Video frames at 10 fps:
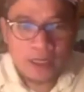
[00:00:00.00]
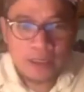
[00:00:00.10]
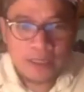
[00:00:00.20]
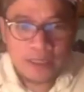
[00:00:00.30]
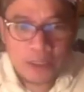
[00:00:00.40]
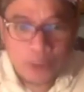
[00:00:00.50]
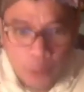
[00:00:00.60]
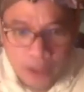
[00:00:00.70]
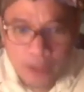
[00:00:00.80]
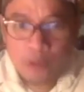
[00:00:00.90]
the
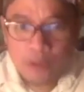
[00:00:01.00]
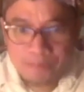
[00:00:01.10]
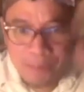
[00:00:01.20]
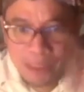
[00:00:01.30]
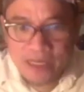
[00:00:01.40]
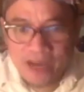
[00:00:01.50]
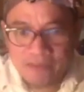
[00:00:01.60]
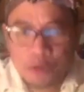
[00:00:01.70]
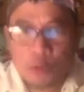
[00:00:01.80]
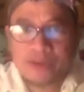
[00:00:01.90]
squid won't be
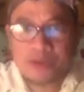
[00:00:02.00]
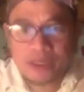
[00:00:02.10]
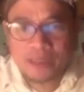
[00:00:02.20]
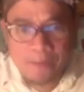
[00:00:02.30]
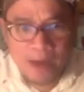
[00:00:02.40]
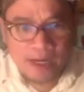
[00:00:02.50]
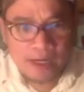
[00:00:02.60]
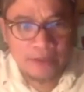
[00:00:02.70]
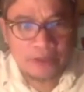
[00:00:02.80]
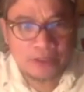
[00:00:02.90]
enough to attract the
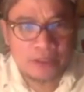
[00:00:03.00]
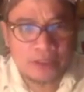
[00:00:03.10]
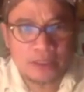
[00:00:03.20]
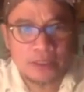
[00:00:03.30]
marlins.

• • •

§ Task objective
As you output the material, omit the pictures but alter nothing else.

§ Answer box
Video frames at 10 fps:
[00:00:00.00]
[00:00:00.10]
[00:00:00.20]
[00:00:00.30]
[00:00:00.40]
[00:00:00.50]
[00:00:00.60]
[00:00:00.70]
[00:00:00.80]
[00:00:00.90]
the
[00:00:01.00]
[00:00:01.10]
[00:00:01.20]
[00:00:01.30]
[00:00:01.40]
[00:00:01.50]
[00:00:01.60]
[00:00:01.70]
[00:00:01.80]
[00:00:01.90]
squid won't be
[00:00:02.00]
[00:00:02.10]
[00:00:02.20]
[00:00:02.30]
[00:00:02.40]
[00:00:02.50]
[00:00:02.60]
[00:00:02.70]
[00:00:02.80]
[00:00:02.90]
enough to attract the
[00:00:03.00]
[00:00:03.10]
[00:00:03.20]
[00:00:03.30]
marlins.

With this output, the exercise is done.